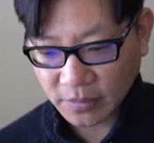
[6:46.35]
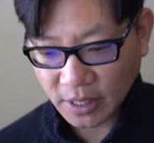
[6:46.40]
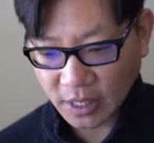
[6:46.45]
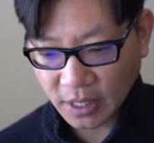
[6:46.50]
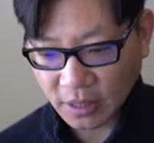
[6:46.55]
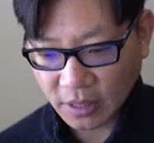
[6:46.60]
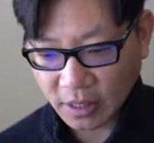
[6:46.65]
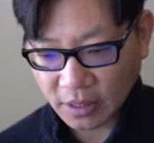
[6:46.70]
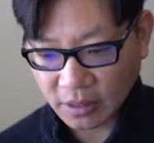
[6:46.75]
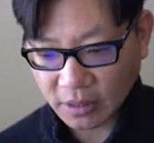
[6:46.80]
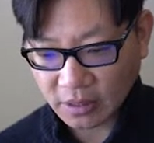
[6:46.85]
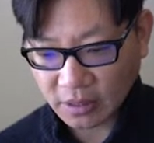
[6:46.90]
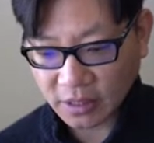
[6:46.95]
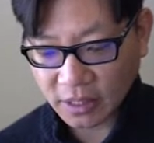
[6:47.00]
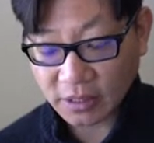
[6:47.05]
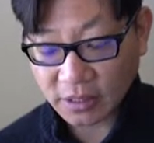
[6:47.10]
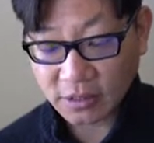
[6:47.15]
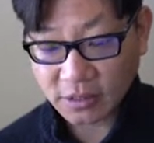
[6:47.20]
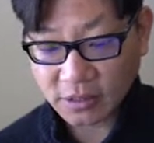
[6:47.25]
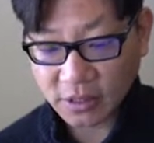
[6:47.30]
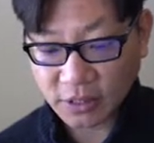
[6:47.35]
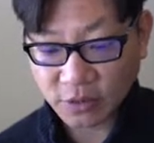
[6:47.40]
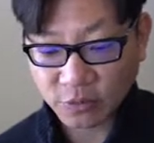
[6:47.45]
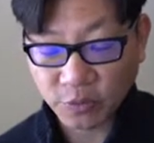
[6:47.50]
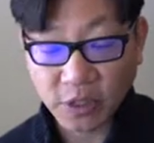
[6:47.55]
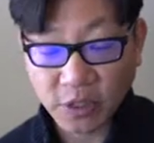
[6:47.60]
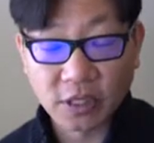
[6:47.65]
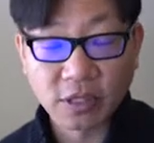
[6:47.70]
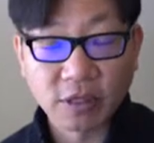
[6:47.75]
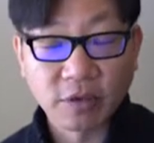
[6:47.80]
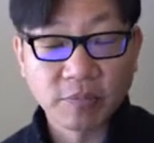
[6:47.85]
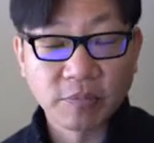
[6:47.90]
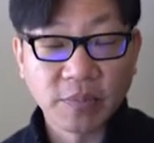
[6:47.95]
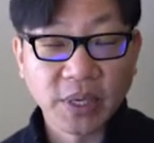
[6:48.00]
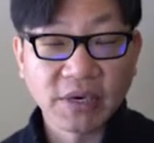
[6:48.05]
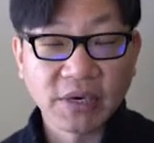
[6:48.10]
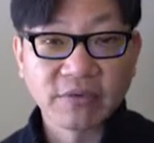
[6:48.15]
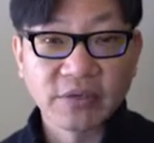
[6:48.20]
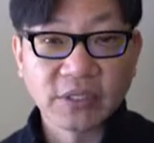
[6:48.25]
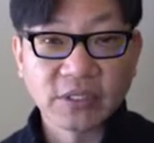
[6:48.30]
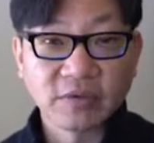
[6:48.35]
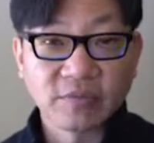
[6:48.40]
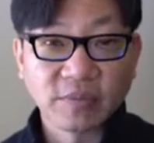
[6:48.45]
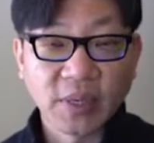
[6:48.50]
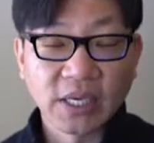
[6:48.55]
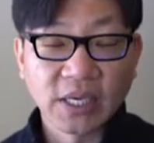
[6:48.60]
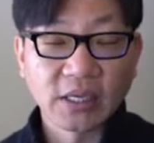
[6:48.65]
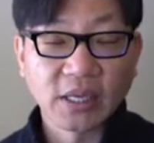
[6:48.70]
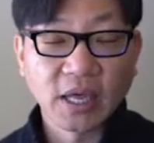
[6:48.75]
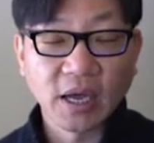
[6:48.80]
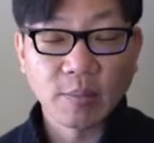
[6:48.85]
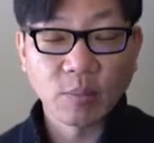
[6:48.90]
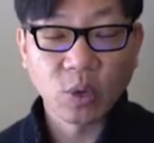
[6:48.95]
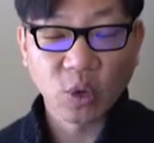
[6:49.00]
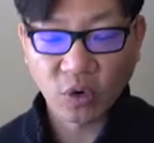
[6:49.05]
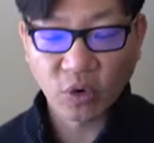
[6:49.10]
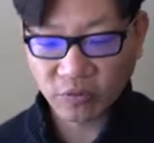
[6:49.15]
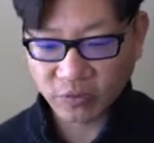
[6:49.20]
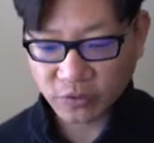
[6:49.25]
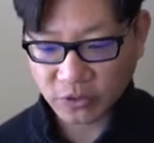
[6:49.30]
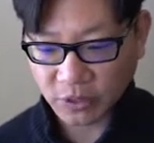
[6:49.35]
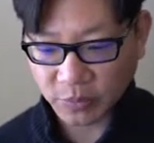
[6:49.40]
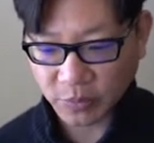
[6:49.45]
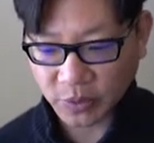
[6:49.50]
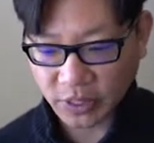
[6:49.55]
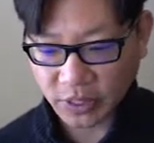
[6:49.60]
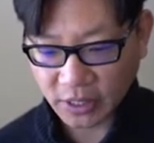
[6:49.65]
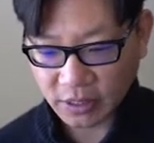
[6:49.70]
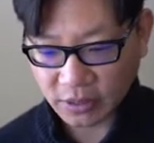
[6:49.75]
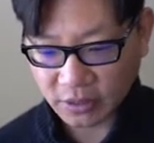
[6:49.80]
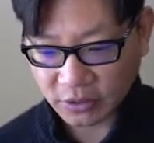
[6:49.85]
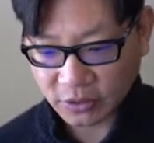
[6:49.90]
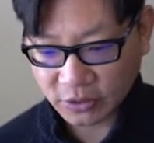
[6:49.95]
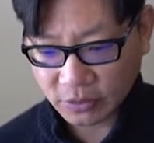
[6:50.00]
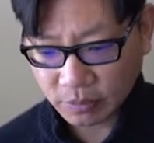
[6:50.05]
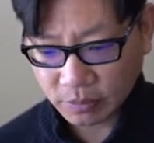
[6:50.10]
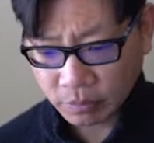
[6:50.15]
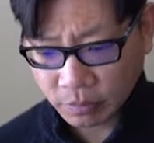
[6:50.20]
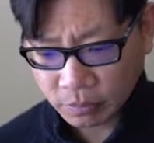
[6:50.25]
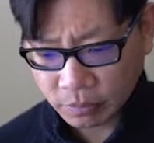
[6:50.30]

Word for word: I think that's one of the benefits of paying a lot more for something like this.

______________________________

Your task: If an entry contains a picture, leave it out and repeat the rest exactly.

Output for this exercise:
[6:46.35]
[6:46.40]
[6:46.45]
[6:46.50]
[6:46.55]
[6:46.60]
[6:46.65]
[6:46.70]
[6:46.75]
[6:46.80]
[6:46.85]
[6:46.90]
[6:46.95]
[6:47.00]
[6:47.05]
[6:47.10]
[6:47.15]
[6:47.20]
[6:47.25]
[6:47.30]
[6:47.35]
[6:47.40]
[6:47.45]
[6:47.50]
[6:47.55]
[6:47.60]
[6:47.65]
[6:47.70]
[6:47.75]
[6:47.80]
[6:47.85]
[6:47.90]
[6:47.95]
[6:48.00]
[6:48.05]
[6:48.10]
[6:48.15]
[6:48.20]
[6:48.25]
[6:48.30]
[6:48.35]
[6:48.40]
[6:48.45]
[6:48.50]
[6:48.55]
[6:48.60]
[6:48.65]
[6:48.70]
[6:48.75]
[6:48.80]
[6:48.85]
[6:48.90]
[6:48.95]
[6:49.00]
[6:49.05]
[6:49.10]
[6:49.15]
[6:49.20]
[6:49.25]
[6:49.30]
[6:49.35]
[6:49.40]
[6:49.45]
[6:49.50]
[6:49.55]
[6:49.60]
[6:49.65]
[6:49.70]
[6:49.75]
[6:49.80]
[6:49.85]
[6:49.90]
[6:49.95]
[6:50.00]
[6:50.05]
[6:50.10]
[6:50.15]
[6:50.20]
[6:50.25]
[6:50.30]

Word for word: I think that's one of the benefits of paying a lot more for something like this.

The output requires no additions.